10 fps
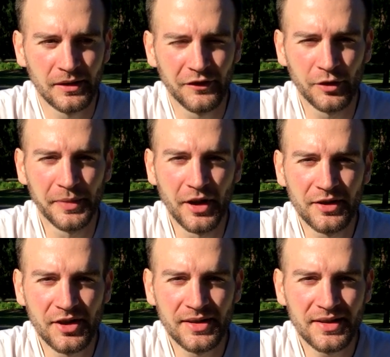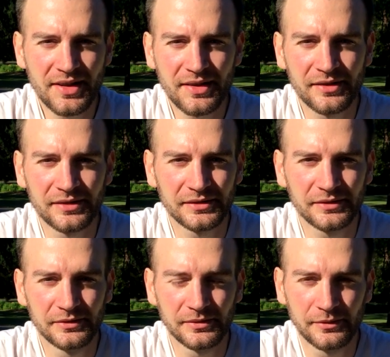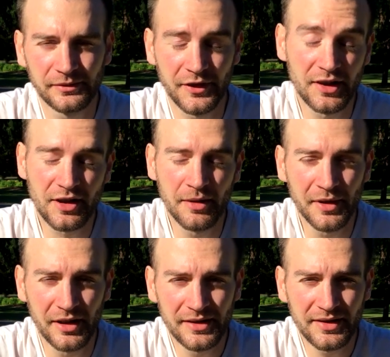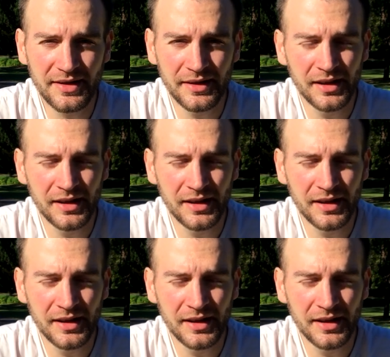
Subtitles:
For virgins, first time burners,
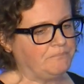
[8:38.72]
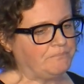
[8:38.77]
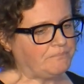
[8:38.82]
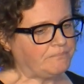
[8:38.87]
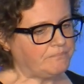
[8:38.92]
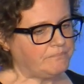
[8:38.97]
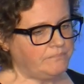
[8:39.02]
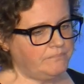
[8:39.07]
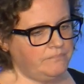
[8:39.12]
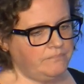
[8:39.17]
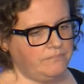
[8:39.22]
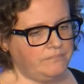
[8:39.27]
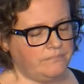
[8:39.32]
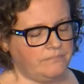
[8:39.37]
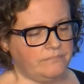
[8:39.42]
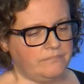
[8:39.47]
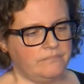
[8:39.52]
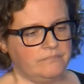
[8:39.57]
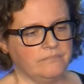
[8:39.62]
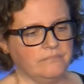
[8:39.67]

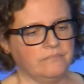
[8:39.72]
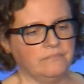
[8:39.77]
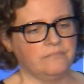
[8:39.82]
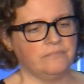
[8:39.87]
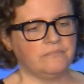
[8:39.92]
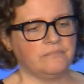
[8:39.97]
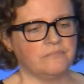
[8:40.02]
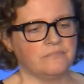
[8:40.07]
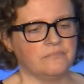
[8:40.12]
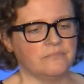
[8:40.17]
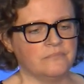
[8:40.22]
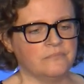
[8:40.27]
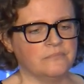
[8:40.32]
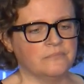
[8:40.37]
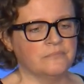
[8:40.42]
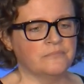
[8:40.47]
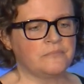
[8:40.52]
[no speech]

——————————

Could you copy every record above exactly, leaving out the pictures?

10 fps
Subtitles:
For virgins, first time burners,
[8:38.72]
[8:38.77]
[8:38.82]
[8:38.87]
[8:38.92]
[8:38.97]
[8:39.02]
[8:39.07]
[8:39.12]
[8:39.17]
[8:39.22]
[8:39.27]
[8:39.32]
[8:39.37]
[8:39.42]
[8:39.47]
[8:39.52]
[8:39.57]
[8:39.62]
[8:39.67]

[8:39.72]
[8:39.77]
[8:39.82]
[8:39.87]
[8:39.92]
[8:39.97]
[8:40.02]
[8:40.07]
[8:40.12]
[8:40.17]
[8:40.22]
[8:40.27]
[8:40.32]
[8:40.37]
[8:40.42]
[8:40.47]
[8:40.52]
[no speech]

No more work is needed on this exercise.